• **AIM OF THE EXERCISE**
Nothing before the line containing "[00:00:04.00 to 00:00:04.95]" should appear; please restate that line and every later line word for word through the end of the listing.

____ ENTRIES SHOWN

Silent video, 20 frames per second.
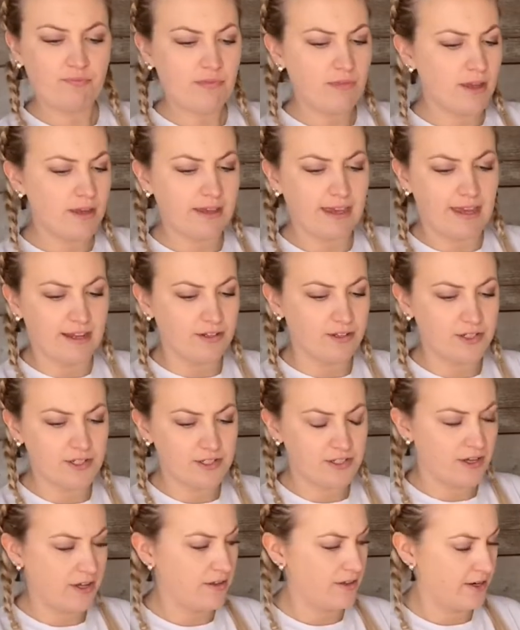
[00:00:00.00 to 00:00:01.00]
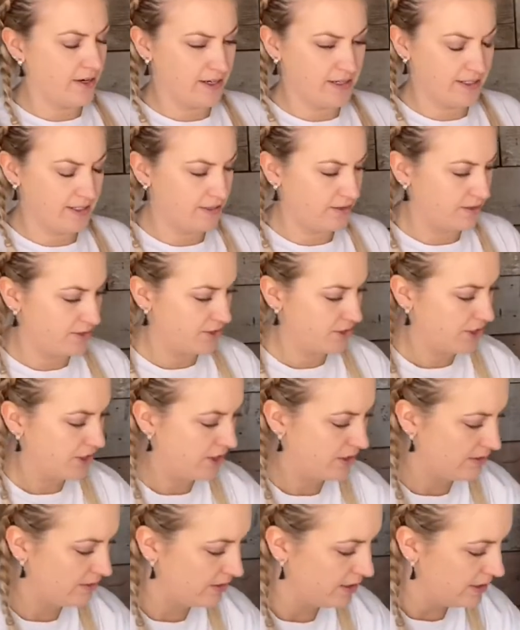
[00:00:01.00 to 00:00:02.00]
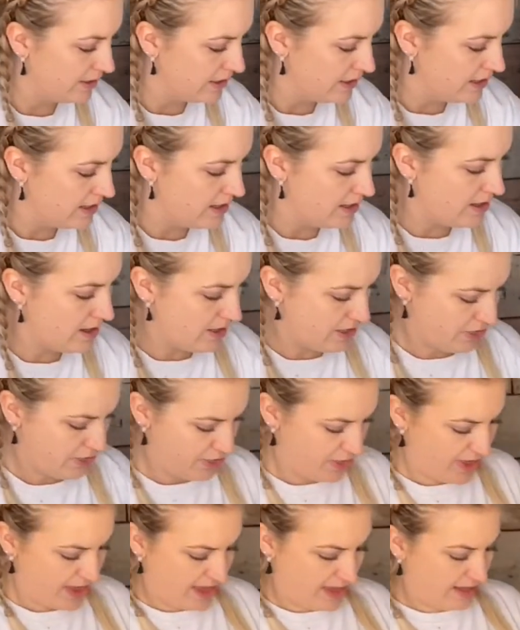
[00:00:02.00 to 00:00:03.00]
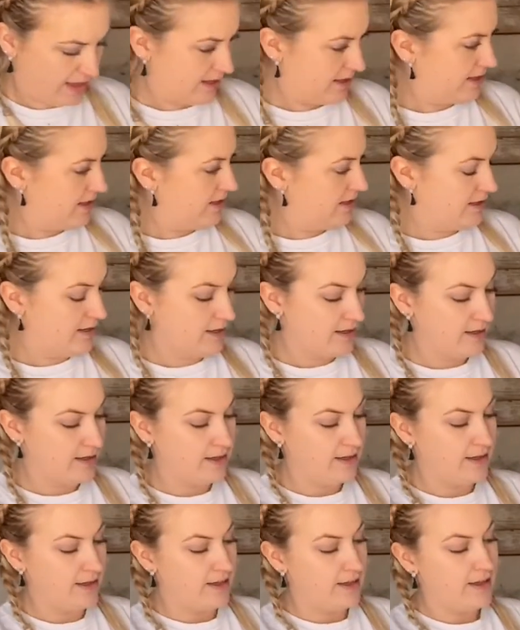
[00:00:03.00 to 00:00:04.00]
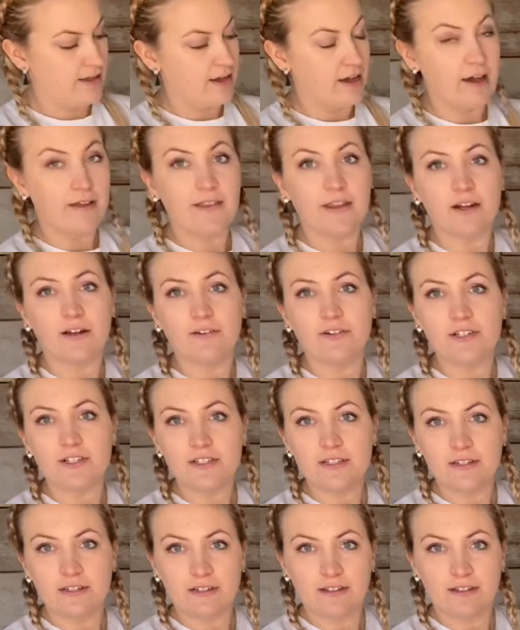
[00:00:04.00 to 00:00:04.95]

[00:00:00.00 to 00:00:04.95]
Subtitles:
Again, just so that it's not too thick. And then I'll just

________

• **RESPONSE TO THE EXERCISE**
[00:00:04.00 to 00:00:04.95]

[00:00:00.00 to 00:00:04.95]
Subtitles:
Again, just so that it's not too thick. And then I'll just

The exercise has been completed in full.